The most widespread SI system is genetically controlled at the chromosomal region called the S locus, which contains numerous alleles that control recognition specificity. These genes code for S-locus ribonucleases (S-RNases), enzymes that degrade RNA. S-RNases are expressed in the stigma, style and ovary and concentrate in the style ECM where they interact with pollen tubes. The recognition factors on the pollen side are the SLF (S-locus, F-box) alleles. If the S alleles of the pollen match those in the stylar ECM, the pollen is rejected. If they are different, the pollen tubes are allowed to grow toward the ovary.

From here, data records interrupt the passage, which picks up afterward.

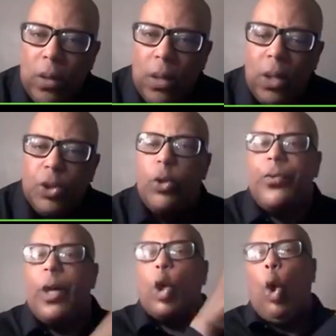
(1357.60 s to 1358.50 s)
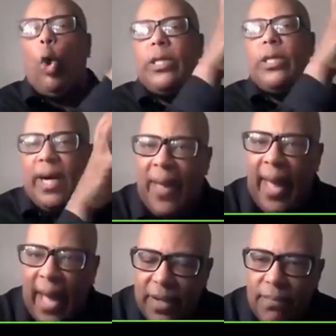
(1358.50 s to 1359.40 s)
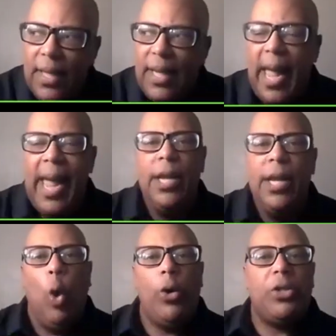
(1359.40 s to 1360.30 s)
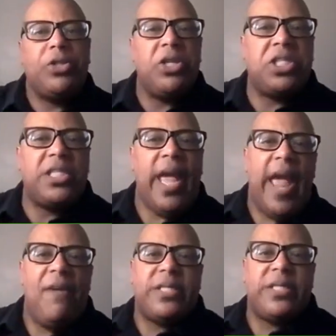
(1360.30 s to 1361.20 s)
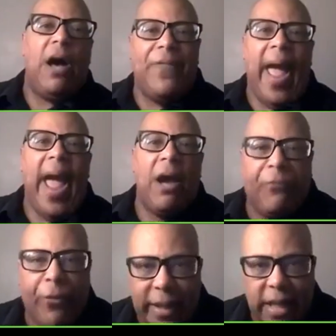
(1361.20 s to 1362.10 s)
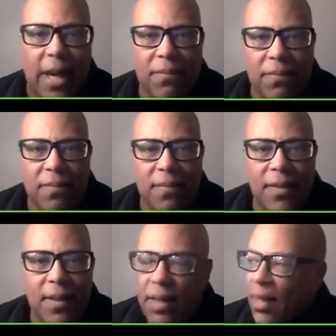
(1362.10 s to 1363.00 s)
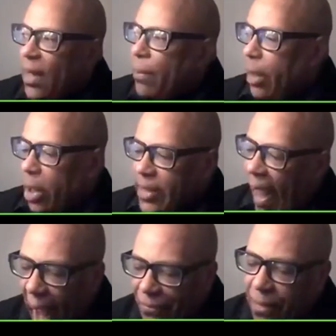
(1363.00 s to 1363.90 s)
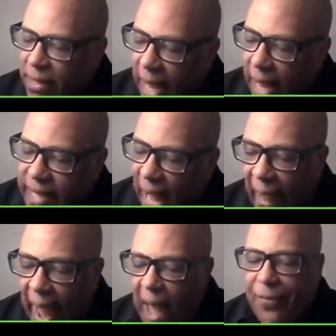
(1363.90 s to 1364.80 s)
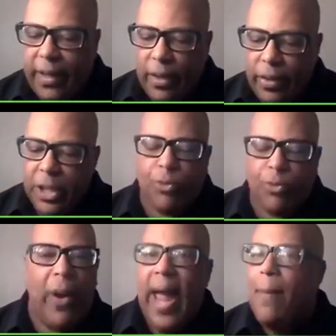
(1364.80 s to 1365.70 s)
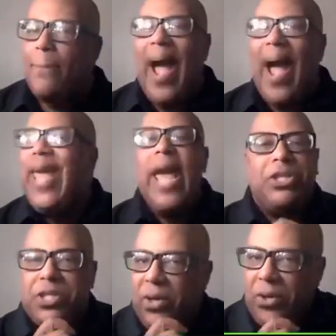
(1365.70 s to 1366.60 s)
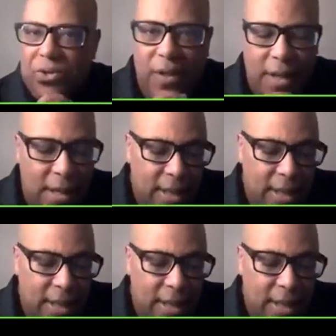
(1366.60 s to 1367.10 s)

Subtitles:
to the court of heaven in order to save South Africa. Because I have to say, South Africa is ran by gangsters.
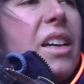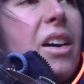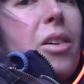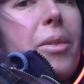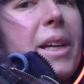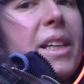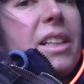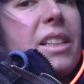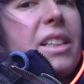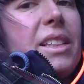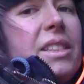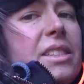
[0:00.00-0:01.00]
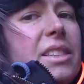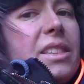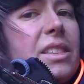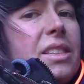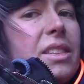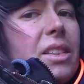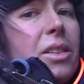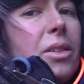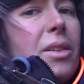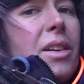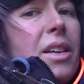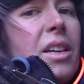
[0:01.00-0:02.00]
all went in easy.
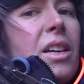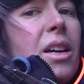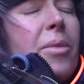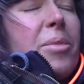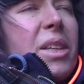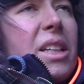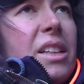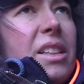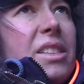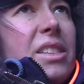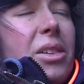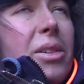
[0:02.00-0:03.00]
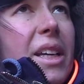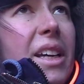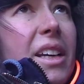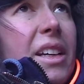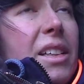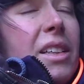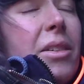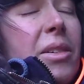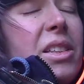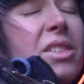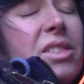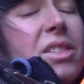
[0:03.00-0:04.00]
So I'm thinking it's okay. I
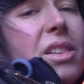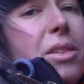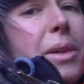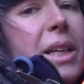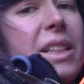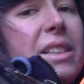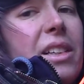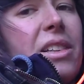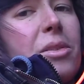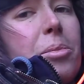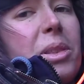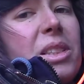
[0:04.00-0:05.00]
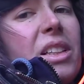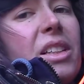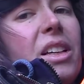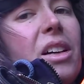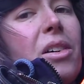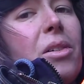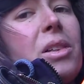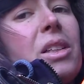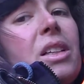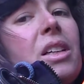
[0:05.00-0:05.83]
mean, there's no way to 100% know.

Because of their immobility, plants face numerous challenges to ensure reproductive success and genetic diversity. Remarkably, they have evolved more than one system of mate choice, and components of the best studied are still being discovered. Knowledge of these systems may help us engineer plant breeding systems more precisely to achieve greater yields and to provide built-in safeguards for preventing inadvertent pollination by and in pest or insecticide resistant crops or those bred to produce drugs or industrial materials.
Dr. Felipe Cruz García and his colleagues Karina Jimenez Duran, Grethel Busot, Claudia Ibarra Sanchez, and Bruce McClure have been investigating the components of the self-incompatibility system in tobacco. Dr. Cruz-Garcia, of the Departamento de Bioquímica, Facultad de Química, Universidad Nacional Autonoma de México, will be presenting this work at a symposium on the Biology of Solanaceous Species at the annual meeting of the American Society of Plant Biologists in Mérida, Mexico.